Hace muchos años, una amiga fue a cenar con mi esposo y conmigo. Después de la cena, mientras caminábamos de vuelta hacia nuestro vehículo, me preguntó: «¿Acaso él siempre bebe así?». Le respondí con una sonrisa pegada a la cara y una voz falsa y casual: «Oh, no, él solamente bebe socialmente». Yo estaba triste, enojada y avergonzada, pero también estaba viviendo en negación acerca de su alcoholismo. Ella me animó a intentar el programa de Al‑Anon, y yo le respondí: «¿Por qué debo ir yo a Al‑Anon? Es él quien tiene el problema». Eso era todo lo que estaba dispuesta a admitir. Ella explicó brevemente lo que era Al‑Anon, pero no mencionó por qué yo podría cualificar para ir. Ése era el elefante en medio de la habitación.

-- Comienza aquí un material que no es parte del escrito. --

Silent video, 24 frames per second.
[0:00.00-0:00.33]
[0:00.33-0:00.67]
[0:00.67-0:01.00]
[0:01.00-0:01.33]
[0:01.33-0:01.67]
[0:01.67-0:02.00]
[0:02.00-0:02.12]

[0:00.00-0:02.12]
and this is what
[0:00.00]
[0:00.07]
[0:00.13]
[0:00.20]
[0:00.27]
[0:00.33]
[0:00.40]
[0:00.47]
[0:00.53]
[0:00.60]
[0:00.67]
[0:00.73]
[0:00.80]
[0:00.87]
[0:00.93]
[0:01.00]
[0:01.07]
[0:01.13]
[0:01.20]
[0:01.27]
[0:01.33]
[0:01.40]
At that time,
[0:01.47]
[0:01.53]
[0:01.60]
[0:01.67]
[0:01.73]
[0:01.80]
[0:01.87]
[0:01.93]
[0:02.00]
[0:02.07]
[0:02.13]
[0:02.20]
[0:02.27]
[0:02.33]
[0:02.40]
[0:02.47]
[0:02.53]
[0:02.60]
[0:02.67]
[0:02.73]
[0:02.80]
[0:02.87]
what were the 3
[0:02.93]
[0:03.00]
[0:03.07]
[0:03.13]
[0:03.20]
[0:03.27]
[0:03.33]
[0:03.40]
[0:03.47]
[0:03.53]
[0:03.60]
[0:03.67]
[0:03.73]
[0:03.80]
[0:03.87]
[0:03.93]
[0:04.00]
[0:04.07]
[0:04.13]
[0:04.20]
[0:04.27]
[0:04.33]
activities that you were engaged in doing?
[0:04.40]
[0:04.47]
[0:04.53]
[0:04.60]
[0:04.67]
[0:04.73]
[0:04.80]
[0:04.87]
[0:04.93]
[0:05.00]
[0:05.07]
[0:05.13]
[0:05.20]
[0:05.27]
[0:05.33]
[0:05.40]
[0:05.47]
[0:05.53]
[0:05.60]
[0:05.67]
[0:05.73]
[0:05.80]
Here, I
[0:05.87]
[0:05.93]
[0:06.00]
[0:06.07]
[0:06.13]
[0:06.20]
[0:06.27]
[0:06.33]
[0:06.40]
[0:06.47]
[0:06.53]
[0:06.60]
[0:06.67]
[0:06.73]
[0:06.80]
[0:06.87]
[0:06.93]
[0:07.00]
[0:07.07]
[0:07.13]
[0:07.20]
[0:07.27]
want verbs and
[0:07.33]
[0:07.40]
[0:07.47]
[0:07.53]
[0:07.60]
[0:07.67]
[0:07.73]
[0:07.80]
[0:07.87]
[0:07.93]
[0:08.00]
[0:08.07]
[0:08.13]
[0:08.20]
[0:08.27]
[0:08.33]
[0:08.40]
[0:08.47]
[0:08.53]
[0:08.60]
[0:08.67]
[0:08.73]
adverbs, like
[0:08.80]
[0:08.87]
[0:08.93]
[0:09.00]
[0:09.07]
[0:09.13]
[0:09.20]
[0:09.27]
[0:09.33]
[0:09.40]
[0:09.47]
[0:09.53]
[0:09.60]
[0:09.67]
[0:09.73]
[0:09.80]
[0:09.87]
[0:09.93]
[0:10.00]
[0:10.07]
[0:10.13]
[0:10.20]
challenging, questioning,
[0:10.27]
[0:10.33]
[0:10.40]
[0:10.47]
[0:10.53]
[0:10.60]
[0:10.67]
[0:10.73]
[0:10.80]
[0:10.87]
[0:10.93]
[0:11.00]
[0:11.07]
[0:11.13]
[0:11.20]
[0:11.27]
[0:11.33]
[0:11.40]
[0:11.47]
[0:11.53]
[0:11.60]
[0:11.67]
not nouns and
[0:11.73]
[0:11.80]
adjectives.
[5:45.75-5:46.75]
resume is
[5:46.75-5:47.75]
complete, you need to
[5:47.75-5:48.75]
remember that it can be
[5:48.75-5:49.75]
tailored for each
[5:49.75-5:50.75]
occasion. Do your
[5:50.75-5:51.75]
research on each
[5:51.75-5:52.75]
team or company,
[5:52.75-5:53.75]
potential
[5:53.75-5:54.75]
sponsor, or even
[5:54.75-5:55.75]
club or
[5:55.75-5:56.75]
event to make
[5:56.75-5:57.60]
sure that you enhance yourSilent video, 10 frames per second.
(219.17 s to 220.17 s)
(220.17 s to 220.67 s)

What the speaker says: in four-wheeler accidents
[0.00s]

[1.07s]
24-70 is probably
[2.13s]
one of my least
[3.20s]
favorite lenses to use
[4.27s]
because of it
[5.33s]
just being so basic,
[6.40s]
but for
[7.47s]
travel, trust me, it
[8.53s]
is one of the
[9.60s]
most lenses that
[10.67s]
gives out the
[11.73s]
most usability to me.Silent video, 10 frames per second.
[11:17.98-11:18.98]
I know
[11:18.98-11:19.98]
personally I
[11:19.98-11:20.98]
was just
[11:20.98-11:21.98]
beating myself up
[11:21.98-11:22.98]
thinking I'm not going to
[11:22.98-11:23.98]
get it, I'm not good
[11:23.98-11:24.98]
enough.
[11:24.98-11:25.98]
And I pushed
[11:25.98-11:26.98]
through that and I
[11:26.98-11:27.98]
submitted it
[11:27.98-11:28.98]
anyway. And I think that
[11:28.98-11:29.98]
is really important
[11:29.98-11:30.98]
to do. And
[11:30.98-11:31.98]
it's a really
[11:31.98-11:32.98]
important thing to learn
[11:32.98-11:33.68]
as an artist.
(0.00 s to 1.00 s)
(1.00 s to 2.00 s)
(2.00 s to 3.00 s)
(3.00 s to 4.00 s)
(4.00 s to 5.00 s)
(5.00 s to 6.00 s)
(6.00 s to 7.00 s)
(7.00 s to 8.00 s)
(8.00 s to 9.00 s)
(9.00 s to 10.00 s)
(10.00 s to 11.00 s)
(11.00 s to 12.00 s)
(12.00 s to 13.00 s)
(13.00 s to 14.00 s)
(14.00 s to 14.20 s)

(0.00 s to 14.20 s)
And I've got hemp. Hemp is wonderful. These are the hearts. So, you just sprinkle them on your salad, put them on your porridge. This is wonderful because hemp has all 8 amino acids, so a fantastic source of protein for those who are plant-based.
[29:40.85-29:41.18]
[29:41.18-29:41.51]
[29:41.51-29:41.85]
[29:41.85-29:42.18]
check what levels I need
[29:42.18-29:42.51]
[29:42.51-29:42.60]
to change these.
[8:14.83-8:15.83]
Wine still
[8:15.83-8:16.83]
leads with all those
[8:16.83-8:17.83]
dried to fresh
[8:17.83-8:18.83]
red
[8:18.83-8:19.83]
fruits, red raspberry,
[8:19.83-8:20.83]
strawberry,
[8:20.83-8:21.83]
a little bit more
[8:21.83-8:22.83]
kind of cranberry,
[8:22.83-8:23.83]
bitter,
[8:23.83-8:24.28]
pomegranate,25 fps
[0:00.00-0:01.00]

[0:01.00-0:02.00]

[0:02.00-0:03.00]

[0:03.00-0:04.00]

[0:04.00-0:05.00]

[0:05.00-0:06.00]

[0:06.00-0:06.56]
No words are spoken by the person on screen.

Un par de años después, durante un jueves por la noche, toda mi rabia, frustración y sentido de impotencia sobre su forma de beber hirvieron en mí e hicieron erupción como un volcán. Me convertí en una mujer desquiciada, chillando y maldiciéndolo a él. Le dije que deseaba que se muriera y que deseaba morirme también, porque ya no podía vivir dentro de mi propia piel. Recuerdo ese incidente como si hubiese sido una experiencia fuera de mi cuerpo. Pensé: ¿Cómo es que puedo yo ser esa mujer? Al día siguiente, me armé de valor para ir a mi primera reunión de Al‑Anon. ¡Qué regalo… y qué milagro! Jamás se me había ocurrido que yo era incapaz de afrontar sola el alcohol. Esa primera reunión tuvo un efecto profundo y duradero en mí. Mientras tanto, mi esposo se sentía mortificado porque yo había ido a una reunión, pues temía que ahora todo el mundo se iba a enterar de que él era un alcohólico. Ambos creíamos que él escondía su alcoholismo ante las miradas de la gente. Hoy en día sé que el alcoholismo es verdaderamente una enfermedad de la familia.